Other Investment Companies Risk. The Fund may invest in the securities of other investment
companies, including ETFs. Investing in an investment company exposes the Fund to all of the risks of that investment companys investments. The Fund, as a holder of the securities of other investment companies, will bear its pro rata portion
of the other investment companies expenses, including advisory fees. These expenses are in addition to the direct expenses of the Funds own operations. As a result, the cost of investing in investment company shares may exceed the costs
of investing directly in its underlying investments. In addition, securities of other investment companies may be leveraged. As a result, the Fund may be indirectly exposed to leverage through an investment in such securities and therefore magnify
the Funds leverage risk. Utilization of leverage is a speculative investment technique and involves certain risks. With respect to ETFs, an ETF that is based on a specific index may not be able to replicate and maintain exactly the
composition and relative weighting of securities in the index. The value of an ETF based on a specific index is subject to change as the values of its respective component assets fluctuate according to market volatility. ETFs typically rely on a
limited pool of authorized participants to create and redeem shares, and an active trading market for ETF shares may not develop or be maintained. The market value of shares of ETFs and closed-end funds may
differ from their NAV.
Preferred Security Risk. Preferred securities generally
are subordinated to bonds and other debt instruments in a companys capital structure and therefore will be subject to greater credit risk than those debt instruments. In addition, preferred securities are subject to other risks, such as having
no or limited voting rights, being subject to special redemption rights, having distributions deferred or skipped, having floating interest rates or dividends, which may result in a decline in value in a falling interest rate environment, having
fixed interest rates or dividends, which may result in a decline in value in a rising interest rate environment, having limited liquidity, changing or unfavorable tax treatments and possibly being issued by companies in heavily regulated industries.
Risks of When-Issued
Purchases. The Fund may purchase securities on a when-issued or forward-commitment basis. Delivery and payment for securities that have been purchased in
this manner can take place a month or more after the transaction date. Such securities do not earn interest, are subject to market fluctuation, and may increase or decrease in value prior to their delivery. The purchase of securities on a
when-issued or forward commitment basis may increase the volatility of the Funds net asset value if the Fund makes such purchases while remaining substantially fully invested.

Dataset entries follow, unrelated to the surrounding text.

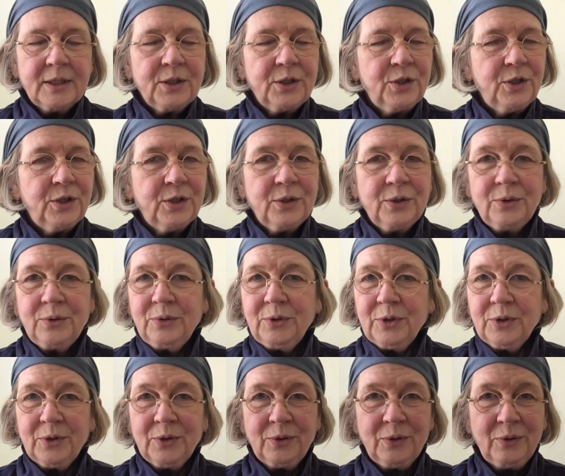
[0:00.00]
No,
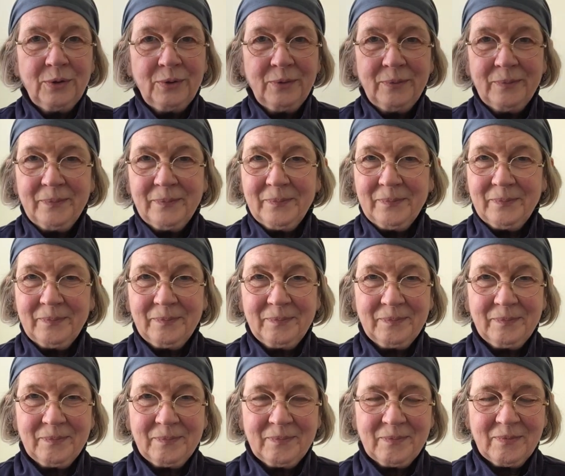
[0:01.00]
no.
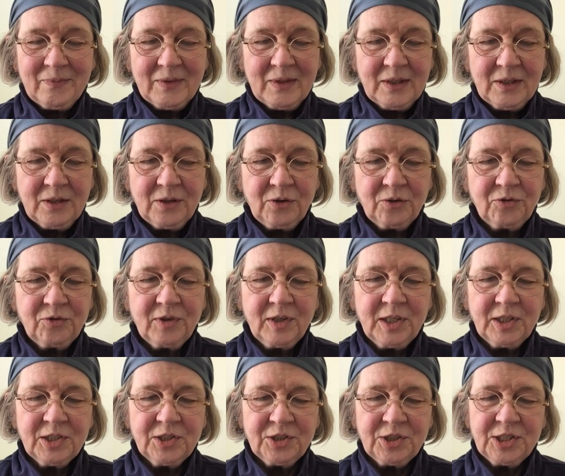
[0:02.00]

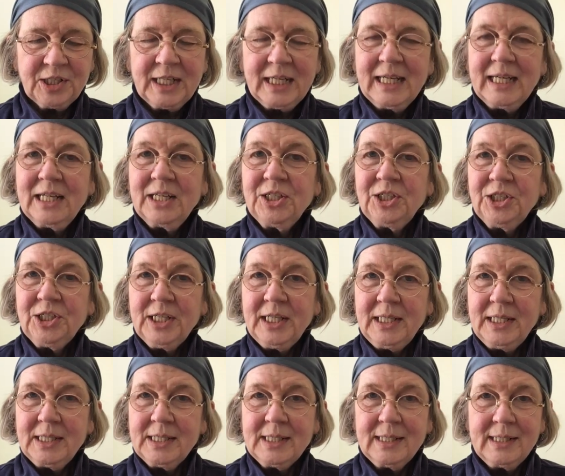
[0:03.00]
Conradus
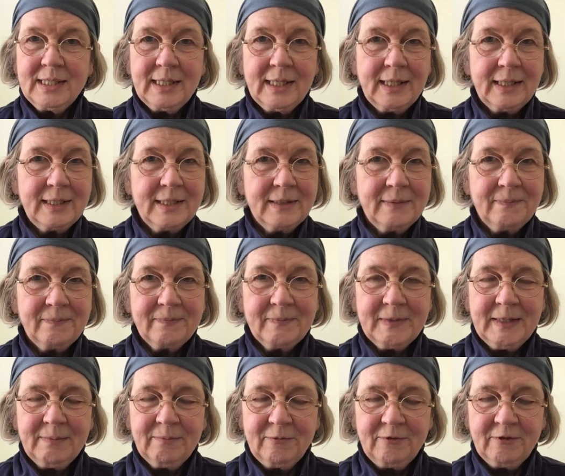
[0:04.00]
shakes his head
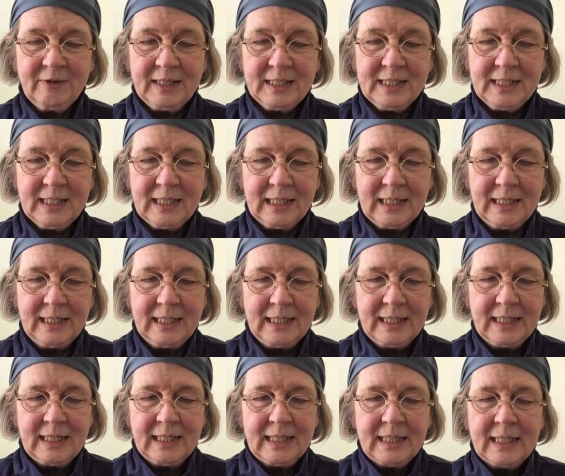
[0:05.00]
emphatically.
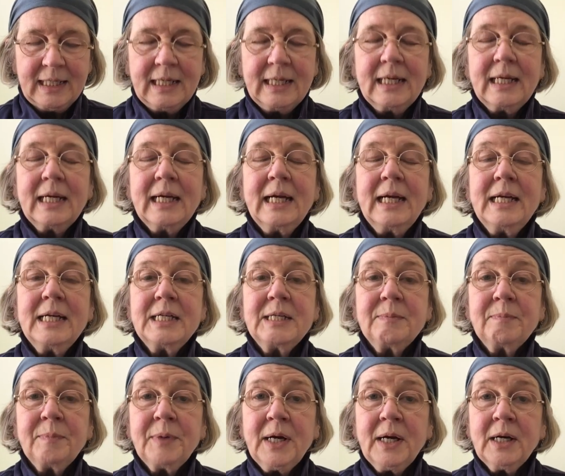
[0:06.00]
It's
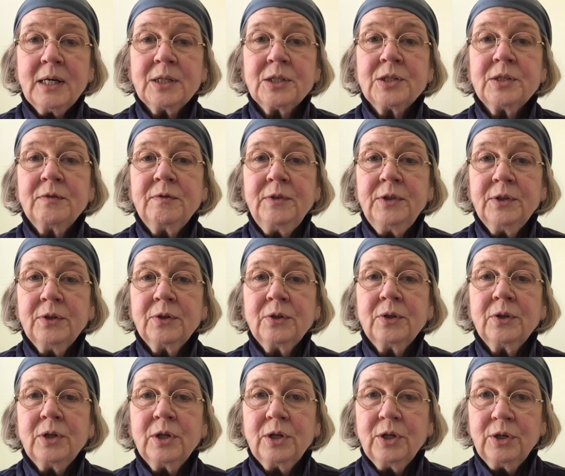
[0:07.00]
part of
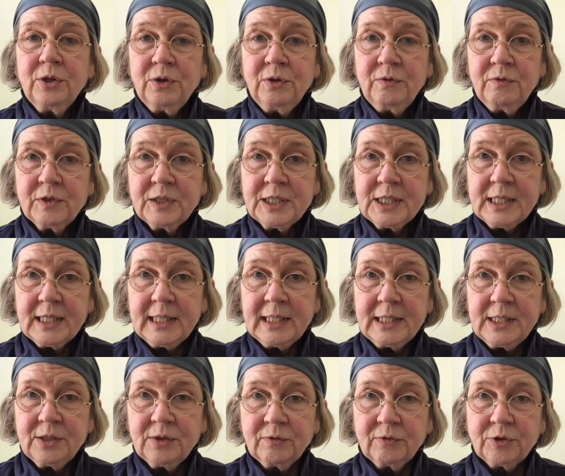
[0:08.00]
your
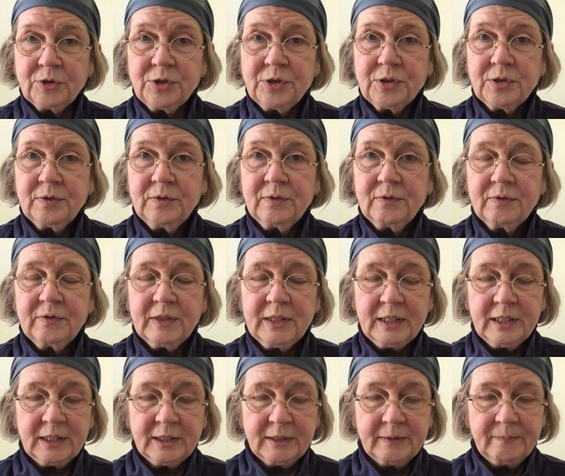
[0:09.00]
oversight of us,
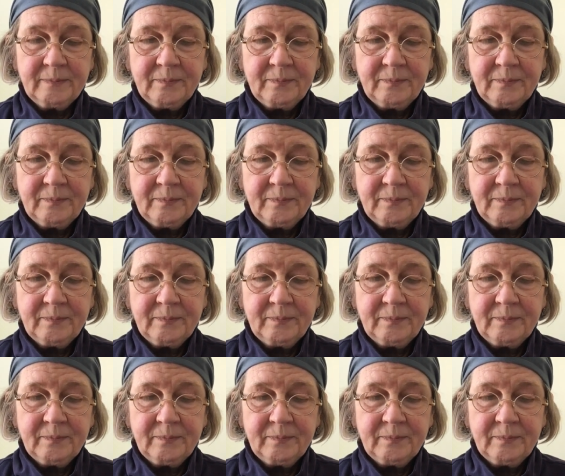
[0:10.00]
Father,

U.S. Government Securities Risk. U.S. government securities are guaranteed only as to the
timely payment of interest and the payment of principal when held to maturity. Accordingly, the current market values for these securities will fluctuate with changes in interest rates. Securities issued or guaranteed by U.S. government agencies and
instrumentalities are supported by varying degrees of credit but generally are not backed by the full faith and credit of the U.S. government. No assurance can be given that the U.S. government will provide financial support to its agencies and
instrumentalities if it is not obligated by law to do so.
Fund Level and Other Risks:
Anti-Takeover Provisions. The Funds
Declaration of Trust and By-laws include provisions that could limit the ability of other entities or persons to acquire control of the Fund or convert the Fund to
open-end status. These provisions could have the effect of depriving the common shareholders of opportunities to sell their common shares at a premium over the then-current market price of the common shares.

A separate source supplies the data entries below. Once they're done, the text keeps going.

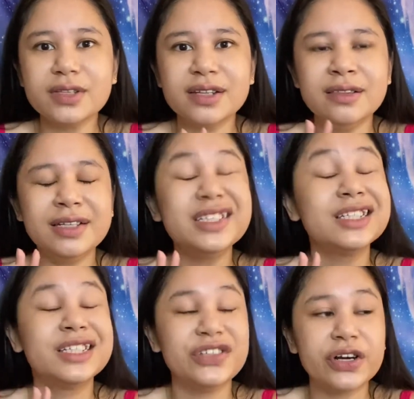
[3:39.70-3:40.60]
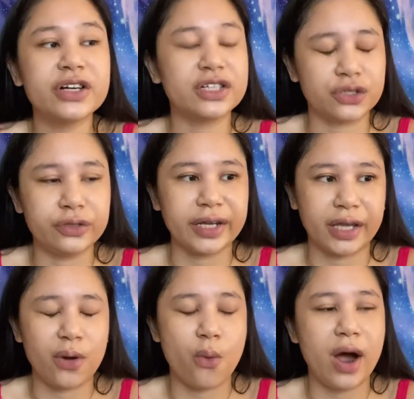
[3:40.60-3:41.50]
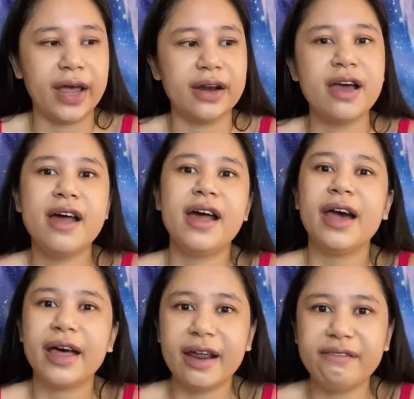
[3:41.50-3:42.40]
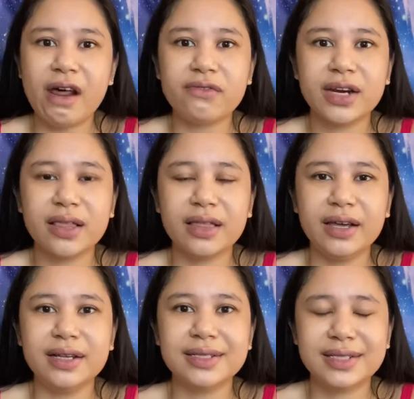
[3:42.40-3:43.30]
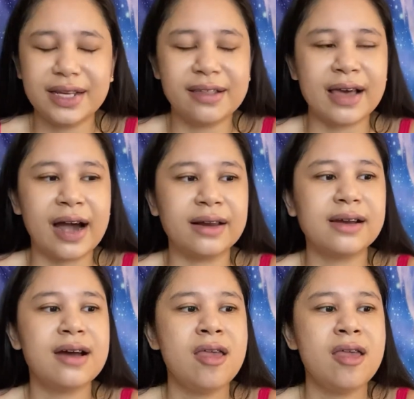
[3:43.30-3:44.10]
This is serious drinking wine. And I definitely see that.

Global economic risk. National and
regional economies and financial markets are becoming increasingly interconnected, which increases the possibilities that conditions in one country, region or market might adversely impact issuers in a different country, region or market. Changes in
legal, political, regulatory, tax and economic conditions may cause fluctuations in markets and securities prices around the world, which could negatively impact the value of the Funds investments. Major economic or political disruptions,
particularly in large economies like Chinas, may have global negative economic and market repercussions. Additionally, events such as war, terrorism, natural and environmental disasters and the spread of infectious illnesses or other public
health emergencies may adversely affect the global economy and the markets and issuers in which the Fund invests. Recent examples of such events include the outbreak of a novel coronavirus known as COVID-19
that was first detected in China in December 2019 and heightened concerns regarding North Koreas nuclear weapons and long-range ballistic missile programs. These events could reduce consumer demand or economic output, result in market closure,
travel restrictions or quarantines, and generally have a significant impact on the economy. These events could also impair the information technology and other operational systems upon which the Funds service providers, including the
investment adviser and sub-adviser, rely, and could otherwise disrupt the ability of employees of the Funds service providers to perform essential tasks on behalf of the Fund. Governmental and
quasi-governmental authorities and regulators throughout the world have in the past responded to major economic disruptions with a variety of significant fiscal and monetary policy changes, including but not limited to, direct capital infusions into
companies, new monetary programs and dramatically lower
101
Shareholder Update (continued)
(Unaudited)
interest rates. An unexpected or quick reversal of these policies, or the ineffectiveness of these policies, could increase volatility in securities markets, which could
adversely affect the Funds investments.
Investment and Market Risk. An investment in common shares is subject to investment risk, including the possible loss of the entire principal amount that you invest. Common shares frequently trade at a discount to their NAV. An
investment in common shares represents an indirect investment in the securities owned by the Fund. Common shares at any point in time may be worth less than your original investment, even after taking into account the reinvestment of Fund dividends
and distributions.
Leverage Risk.
The Funds use of leverage may cause higher volatility for the Funds per share NAV, market price, and distributions. Leverage typically magnifies the total return of the Funds portfolio, whether that return is positive or negative.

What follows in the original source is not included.